Die „punktbasierten“ Decrements sind in Deutschland unüblich. Können Sie dieses Vorgehen kurz erläutern?
Bei einem punktbasierten Decrement-Index wird der Abzug nicht in Prozent berechnet. Stattdessen wird eine fixe Höhe an Indexpunkten vom Original-Index abgezogen. Das kann besonders bei Einzelaktien gefährlich sein. Zwar orientieren sich Unternehmen bei ihrer Dividendenpolitik oft an absoluten Werten, die sie stabil halten wollen. Insofern erscheint ein fester Decrement- Wert bei Einzelaktien realitätsnah. Doch in Krisenzeiten kürzen Unternehmen ihre Dividenden drastisch – meist nach einem Kursverfall. Ein Beispiel: Bayer kürzte 2024 nach einem Kursrückgang von 50 Prozent innerhalb von zwölf Monaten seine Dividende um 95 Prozent auf 0,11 Euro. Der Decrement-Bayer-Index hingegen zog weiterhin konstruktionsbedingt eine „Dividende“ ab, die 20-mal höher war. Ein weiteres Beispiel: Stellantis war 2024 in Frankreich ein Bestseller als Autocall-Basiswert in seiner Decrement-Version. Das Unternehmen zahlte 2024 eine Dividende von 1,55 Euro. Viele Stellantis-Decrement-Produkte wurden mit einem fixen Decrement von 1,55 Punkten emittiert. Inzwischen fiel die Aktie aber unter 8 Euro.
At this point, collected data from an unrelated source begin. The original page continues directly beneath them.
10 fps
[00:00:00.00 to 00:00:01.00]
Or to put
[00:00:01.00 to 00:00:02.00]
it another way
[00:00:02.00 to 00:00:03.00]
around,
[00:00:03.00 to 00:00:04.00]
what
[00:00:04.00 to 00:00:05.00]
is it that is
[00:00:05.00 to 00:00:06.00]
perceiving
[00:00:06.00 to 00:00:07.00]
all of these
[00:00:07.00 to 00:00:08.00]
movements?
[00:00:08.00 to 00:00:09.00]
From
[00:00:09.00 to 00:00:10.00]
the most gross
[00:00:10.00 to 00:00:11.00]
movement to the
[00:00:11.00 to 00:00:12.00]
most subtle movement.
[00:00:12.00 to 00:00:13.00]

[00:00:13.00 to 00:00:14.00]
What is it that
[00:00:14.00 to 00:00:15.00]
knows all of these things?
Das heißt: Der Stellantis-Decrement-Index basierte nun auf einer Aktie, die rund 8 Euro wert ist, aber weiterhin jährlich 1,55 Euro „ausschüttet“. Das kann auf Dauer nicht gutgehen.
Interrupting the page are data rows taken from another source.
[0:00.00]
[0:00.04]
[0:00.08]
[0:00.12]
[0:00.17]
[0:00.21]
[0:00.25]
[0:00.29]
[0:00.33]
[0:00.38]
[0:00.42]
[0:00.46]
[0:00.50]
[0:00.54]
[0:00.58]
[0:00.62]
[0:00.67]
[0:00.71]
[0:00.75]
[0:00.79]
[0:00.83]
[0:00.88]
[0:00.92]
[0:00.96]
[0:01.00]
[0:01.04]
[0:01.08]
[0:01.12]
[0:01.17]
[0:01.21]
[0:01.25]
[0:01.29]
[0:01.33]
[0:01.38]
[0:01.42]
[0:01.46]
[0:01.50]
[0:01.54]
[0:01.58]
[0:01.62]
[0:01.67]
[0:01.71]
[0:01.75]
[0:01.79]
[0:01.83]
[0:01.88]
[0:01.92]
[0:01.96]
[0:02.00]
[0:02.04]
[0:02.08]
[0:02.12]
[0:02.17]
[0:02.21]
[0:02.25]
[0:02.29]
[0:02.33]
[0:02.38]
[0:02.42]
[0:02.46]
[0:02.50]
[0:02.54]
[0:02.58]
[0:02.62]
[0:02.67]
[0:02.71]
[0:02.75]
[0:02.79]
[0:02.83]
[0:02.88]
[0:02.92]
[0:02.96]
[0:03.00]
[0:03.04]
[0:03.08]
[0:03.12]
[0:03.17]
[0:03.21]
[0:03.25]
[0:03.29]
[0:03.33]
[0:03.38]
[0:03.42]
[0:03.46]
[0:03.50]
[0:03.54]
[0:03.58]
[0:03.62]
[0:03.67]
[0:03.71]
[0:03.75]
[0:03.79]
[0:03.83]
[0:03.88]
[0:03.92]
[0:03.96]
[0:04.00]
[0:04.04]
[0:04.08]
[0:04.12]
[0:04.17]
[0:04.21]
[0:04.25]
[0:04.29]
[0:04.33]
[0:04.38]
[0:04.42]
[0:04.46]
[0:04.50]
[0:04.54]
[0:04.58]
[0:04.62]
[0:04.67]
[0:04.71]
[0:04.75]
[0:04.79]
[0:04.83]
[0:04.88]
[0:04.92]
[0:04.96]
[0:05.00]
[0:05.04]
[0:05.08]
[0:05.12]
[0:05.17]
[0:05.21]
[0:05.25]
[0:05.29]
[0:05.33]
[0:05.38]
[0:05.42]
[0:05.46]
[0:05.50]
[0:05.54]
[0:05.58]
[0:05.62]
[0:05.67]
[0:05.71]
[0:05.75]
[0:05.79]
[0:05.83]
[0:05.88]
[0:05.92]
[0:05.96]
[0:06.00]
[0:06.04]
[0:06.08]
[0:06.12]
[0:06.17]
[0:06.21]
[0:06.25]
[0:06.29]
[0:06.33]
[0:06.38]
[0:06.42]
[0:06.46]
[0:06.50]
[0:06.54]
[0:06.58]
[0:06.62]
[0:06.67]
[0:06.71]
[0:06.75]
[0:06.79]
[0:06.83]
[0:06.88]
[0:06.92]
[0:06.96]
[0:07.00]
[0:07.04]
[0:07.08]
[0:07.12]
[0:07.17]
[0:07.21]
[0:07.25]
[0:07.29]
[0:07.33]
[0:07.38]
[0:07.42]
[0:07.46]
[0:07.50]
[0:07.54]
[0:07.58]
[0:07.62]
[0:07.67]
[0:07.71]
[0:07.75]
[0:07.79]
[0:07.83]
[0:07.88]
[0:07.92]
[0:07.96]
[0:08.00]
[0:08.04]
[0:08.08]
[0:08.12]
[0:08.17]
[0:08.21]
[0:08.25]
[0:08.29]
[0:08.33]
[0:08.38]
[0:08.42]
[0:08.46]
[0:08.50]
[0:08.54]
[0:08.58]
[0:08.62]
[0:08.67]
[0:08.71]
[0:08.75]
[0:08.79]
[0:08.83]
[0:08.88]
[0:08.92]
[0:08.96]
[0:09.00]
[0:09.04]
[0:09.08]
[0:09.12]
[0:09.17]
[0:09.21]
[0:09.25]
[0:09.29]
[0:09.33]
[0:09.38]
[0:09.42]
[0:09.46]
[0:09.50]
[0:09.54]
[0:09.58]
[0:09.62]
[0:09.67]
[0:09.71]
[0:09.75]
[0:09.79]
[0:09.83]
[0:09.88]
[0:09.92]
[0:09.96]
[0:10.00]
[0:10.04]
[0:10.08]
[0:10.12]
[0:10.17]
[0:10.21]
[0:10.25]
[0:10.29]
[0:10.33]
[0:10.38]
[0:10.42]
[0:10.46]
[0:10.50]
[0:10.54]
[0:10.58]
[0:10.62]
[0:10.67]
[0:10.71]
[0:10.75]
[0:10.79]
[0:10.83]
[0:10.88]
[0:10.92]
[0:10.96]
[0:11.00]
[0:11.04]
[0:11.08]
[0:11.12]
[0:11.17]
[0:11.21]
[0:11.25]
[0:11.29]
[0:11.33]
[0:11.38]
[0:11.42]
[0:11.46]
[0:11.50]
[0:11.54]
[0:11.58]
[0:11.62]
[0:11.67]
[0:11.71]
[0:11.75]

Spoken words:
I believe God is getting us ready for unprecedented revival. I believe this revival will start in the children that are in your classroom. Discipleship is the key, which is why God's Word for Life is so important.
Welche Auswirkungen kann das auf strukturierte Produkte haben?
Bei gleichem Ausgangsniveau des Decrements (z. B. 50 Punkte vs. 5 Prozent bei einem Indexstand von 1.000) ermöglicht der 50-Punkte-Abzug eine bessere Preisstellung bei strukturierten Produkten (z. B. höhere Kupons oder niedrigere Barrieren bei Autocallables). Zudem wird der 50-Punkte- Decrement-Index bei steigenden Märkten besser performen, da seine „Dividende“ konstant bleibt – während der 5-Prozent- Decrement-Index bei steigendem Indexkurs eine immer größere Dividende abzieht. Bei steigenden Märkten wird das Produkt aber ohnehin frühzeitig durch den Autocall- Mechanismus zurückgezahlt. Der Anleger profitiert also nicht vom Mehrertrag. Umgekehrt gilt jedoch: Bei fallenden Märkten schneidet der Punkt-Decrement schlechter ab, gleichzeitig bleibt der Autocall in diesem Szenario aktiv. Das Risiko für den Anleger: Das Produkt läuft weiter und die Barriere könnte unterschritten werden.
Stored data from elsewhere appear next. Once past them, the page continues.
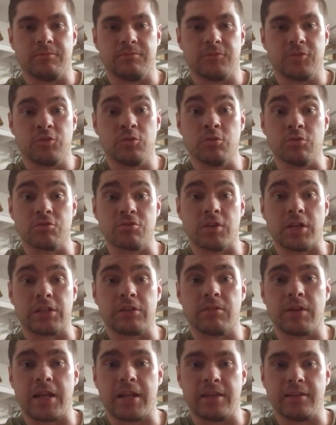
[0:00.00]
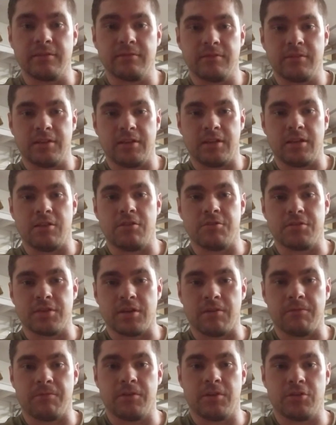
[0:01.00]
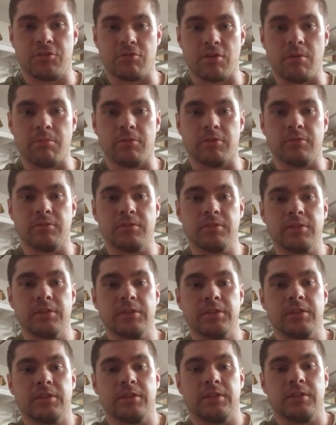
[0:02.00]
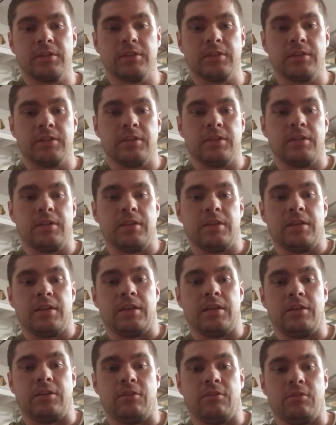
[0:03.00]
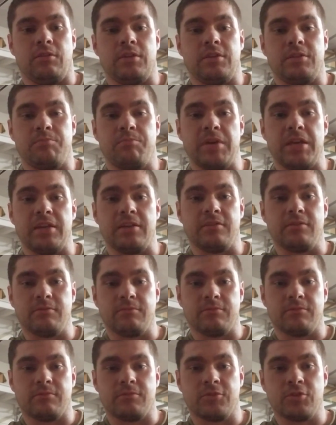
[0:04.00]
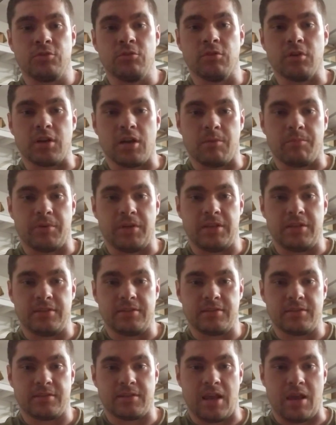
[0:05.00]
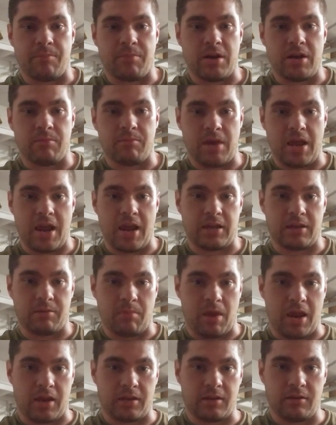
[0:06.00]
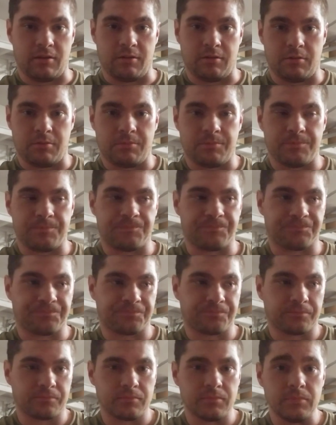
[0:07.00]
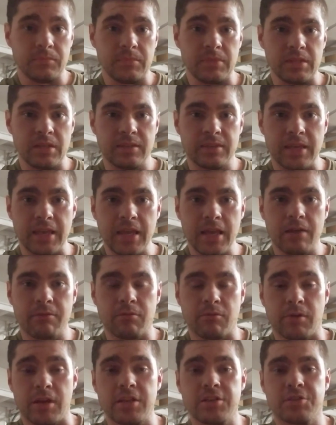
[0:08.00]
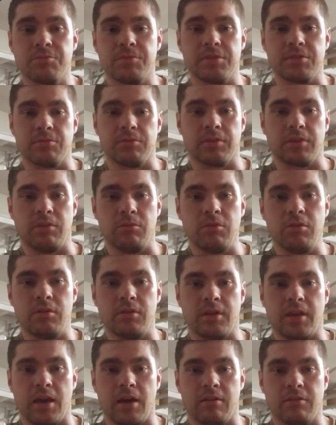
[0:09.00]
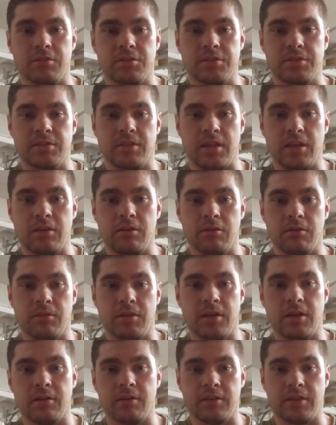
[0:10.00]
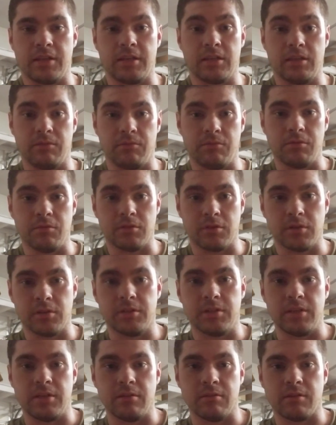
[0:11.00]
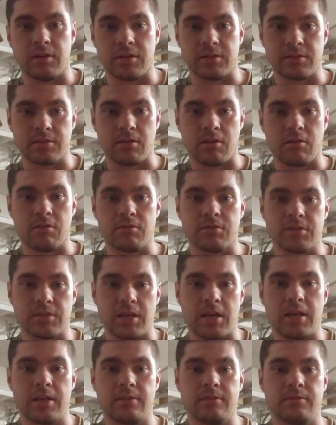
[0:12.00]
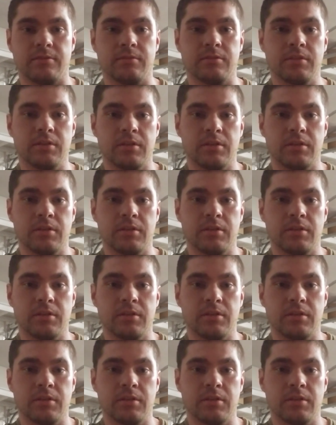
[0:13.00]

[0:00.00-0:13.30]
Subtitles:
tool truck credit and get yourself into trouble. And, these big tool companies, Snapon, Matco, they have arrangements with community colleges, and they go there and they give you a good deal on a starter set, and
Sie hatten Bayer und Stellantis angesprochen. Werden also auch einzelne Aktien mit Decrements versehen?
Ja, in Frankreich machen Einzelaktien mit Decrement aktuell etwa 20 Prozent des gesamten Decrement-Volumens am Markt aus. Um der lokalen Nachfrage zu entsprechen, handelt es sich dabei überwiegend um französische Aktien.